Episode Transcript
[00:00:00] In this episode of Scaling Postgres, we talk about backup compression postgres I O parquet files and PG stat monitor. I'm Kristen Jameson, and this is scaling postgres episode 214 one.
[00:00:22] Alright, I hope you, your friends, family and co workers continue to do well. Our first piece of content is parallel server side backup compression. This is from Rhos blogspot.com and he's talking about a new feature that should be coming in postgres 15 that does server side compression. If you use PG based backup to do a backup of your database that is essentially a client application, the server side really doesn't do that much other than allow connections from PG based backup. And the PG based backup client essentially backs up and stores the data the way you want to. Maybe you want it zipped, maybe you want it put into a plain format which replicates the existing file structure. So all that configuration happens from the client perspective. Not really much happens on the server. However, with this new feature, it enables you to do compression on the server side as it's sending the client data as well as do it in parallel. And that's what this post talks about. Now, in my use case for backing up databases, typically I run Pgbase backup on the actual server that is running the database. So essentially it's just a local connection. But I've never used the compression option in Pgbase backup because it's just too slow. And what we do instead is pipe it into Pigs, which is a parallel gzip. So I've been using that solution for years, essentially to use PG based backup to backup databases. But this new feature is pretty interesting. So he's using a particular data set from a UK land registry and the database is 3.8gb, so not too big. And he tested two different backup formats using this serverside compression capability. So he tested the Tar format and then the plane format, and he tested a variety of compressions. So he used none, so no compression. He used the default gzip method, he used LZ Four. Then he also used Z standard, which is actually something that I've learned that Facebook actually developed a number of years ago. I think maybe 2016 was when it first started.
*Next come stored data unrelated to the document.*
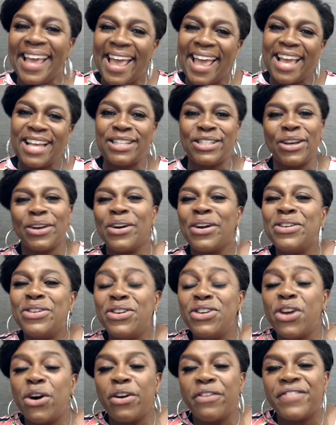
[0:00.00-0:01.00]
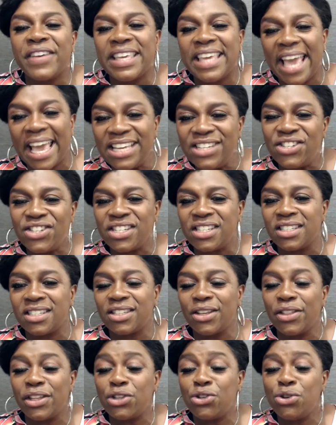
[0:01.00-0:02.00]
and turn on your notifications
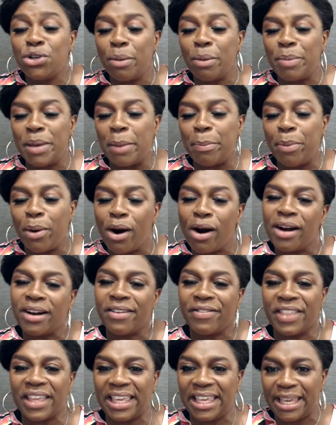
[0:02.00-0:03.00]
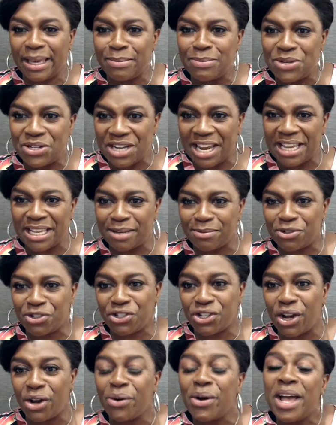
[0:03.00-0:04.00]
so that you can be a part of the Kim Jacobs
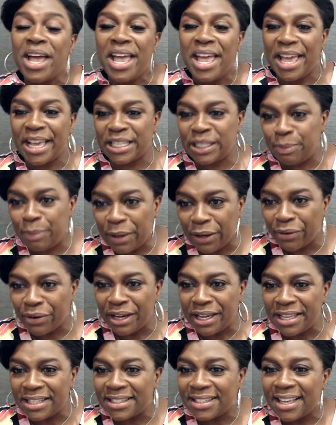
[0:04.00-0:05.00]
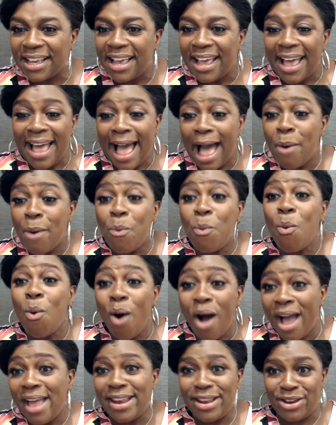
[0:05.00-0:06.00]
Show experience. I
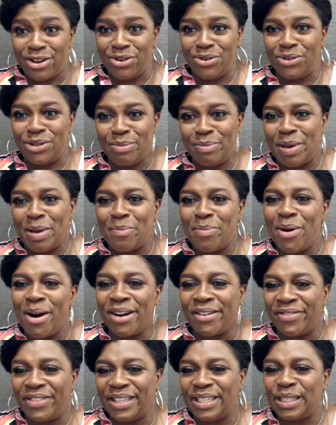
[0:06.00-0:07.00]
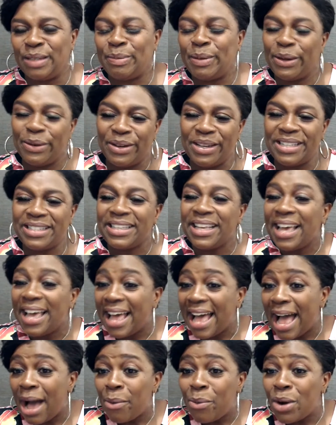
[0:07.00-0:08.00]
want you to be a part of the experience.
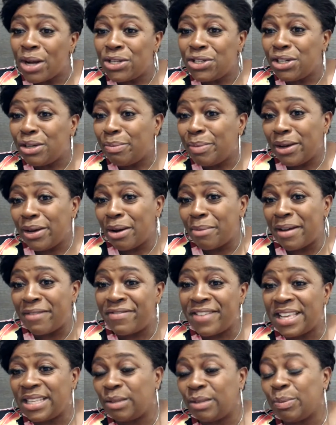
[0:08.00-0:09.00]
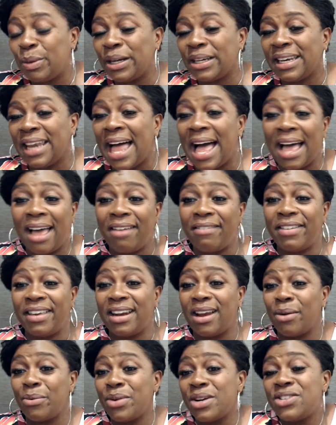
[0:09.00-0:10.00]
I want you to be on my Facebook Live,
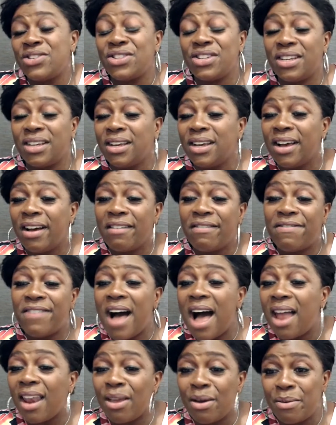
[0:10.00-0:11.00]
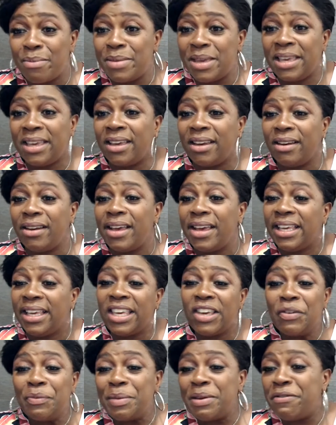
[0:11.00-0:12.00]
and I want you to follow me and
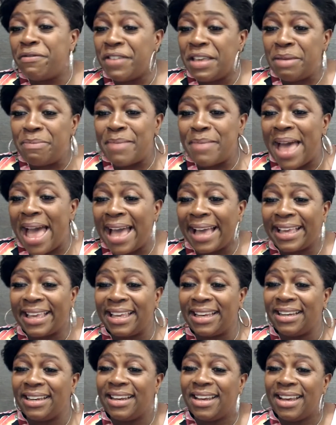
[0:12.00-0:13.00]
give me feedback and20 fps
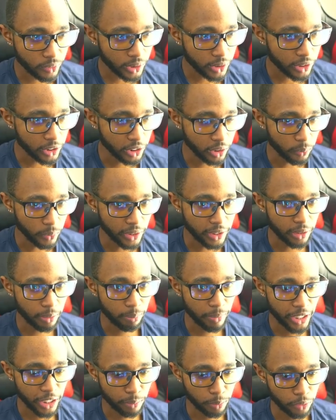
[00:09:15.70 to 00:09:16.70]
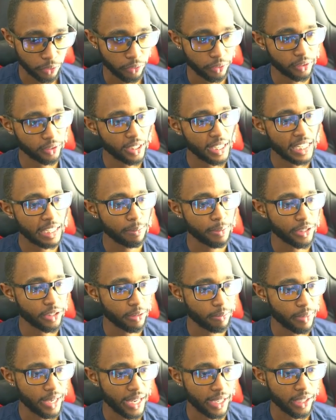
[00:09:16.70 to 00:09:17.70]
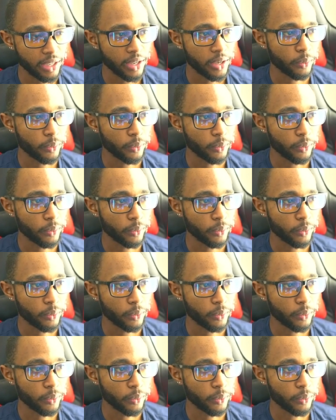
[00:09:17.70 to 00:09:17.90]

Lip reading: So we get the best move, sliding the bishop back.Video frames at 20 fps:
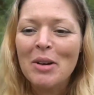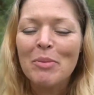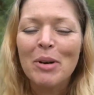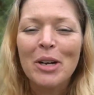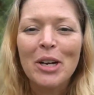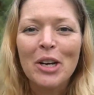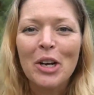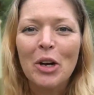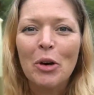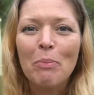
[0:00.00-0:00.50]

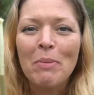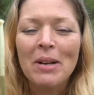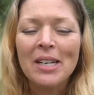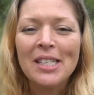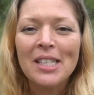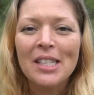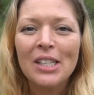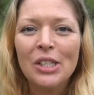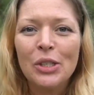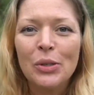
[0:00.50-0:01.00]
But you know,
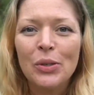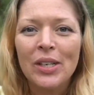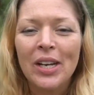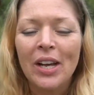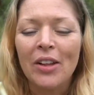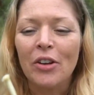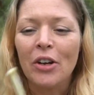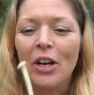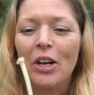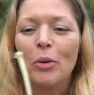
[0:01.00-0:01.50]
mixing the two
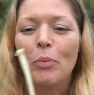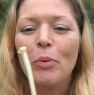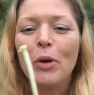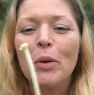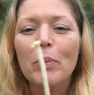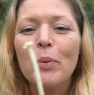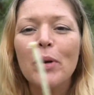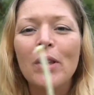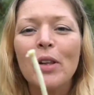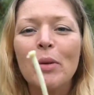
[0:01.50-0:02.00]
together, I could
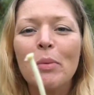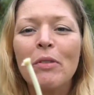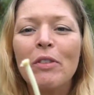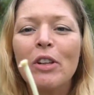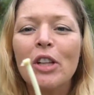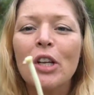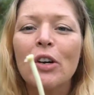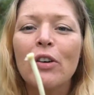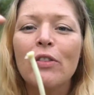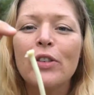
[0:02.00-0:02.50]
probably put a little bit of
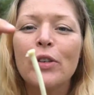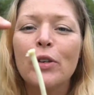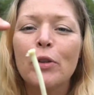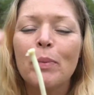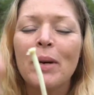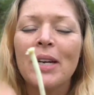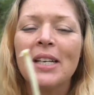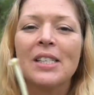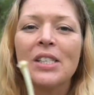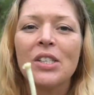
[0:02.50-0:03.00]
clove
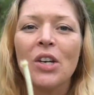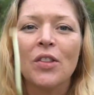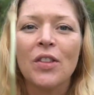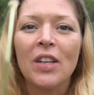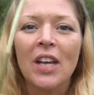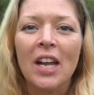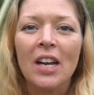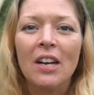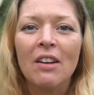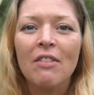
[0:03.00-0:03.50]
toothpaste on
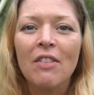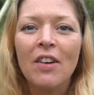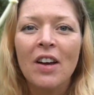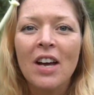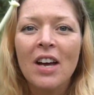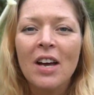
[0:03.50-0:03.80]
the end of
[00:02:33] And the Z standard actually allows you to do things in parallel, much like I was saying, the parallel gzip that Pigs offers, so this might be able to do the whole thing in one go. So, of course, what's most interesting to me is the parallel compression capability and looking at the Z standard for eight workers. So this would be the server doing some compression responsibilities, even if you're backing up from a separate server, which I don't typically do, but if you do that, there will be a load on the server because it's doing compression before it sends the data over to you. Now, looking at this, the compression ratio looks like it's doing about a third. So it went from 3.8gb to 1.3gb once compressed down. So that is very good result. It's better than LZ four, it's even better than Gzip. But even I think you can adjust the compression ratio with Z standard. So I'm not quite sure what parameters he set for that. But in terms of the timing, you'll see that the Tar solution is almost twice as fast as no compression at all. It is 20 times faster than Gzip, and it's three times faster than LZ four. So this is a huge improvement from my perspective. Now, what you notice is that the plain format for using PG based backup is twice as long, essentially, as the Tar format. The reason being because when you're using server side compression, it compresses everything, sends it to the PG based backup client. In the Tar format, the client just simply sends that data to disk. But with a plain format, it actually has to decompress everything and rewrite it out to the format that matches what's on the server. So essentially it has to do a decompression step, which is why it's twice as slow, essentially, as just using a Tar file that just accepts the data from the network and writes it to disk. But this is a fascinating feature, and it may alter how I'm backing up databases in the future. But if you want to learn more, definitely check out this blog post.
[00:04:36] The next piece of Content IO and PostgreSQL past, Present, Future this is from the CMU or the Carnegie Mellon Database Group YouTube channel, and they're talking about Ion postgres and its current state. And that in and of itself is very interesting. But the second half of the talk is essentially the future where we're going. And with the advent of NVMe drives and Asynchronous I O becoming more prevalent, given these new standards and designs for the technologies that have just become available in the last three or four years, asynchronous I O has become almost essential for getting great performance out of these drives. So Andres is going through the process of making changes to postgres to make Asynchronous I-O-A reality. And he did show one slide where checkpointing happened like ten times faster than normal. So not everything will be that performant, and there's still issues they're dealing with. But this looks like a pretty impressive improvement once it's fully implemented. Now, this is probably not going to be present in version 15, maybe not even version 16. We'll have to see. It's going to take a fair amount of time to make the changes to support this type of Asynchronous I O, but if you want to learn more, definitely encourage you to check out this YouTube video.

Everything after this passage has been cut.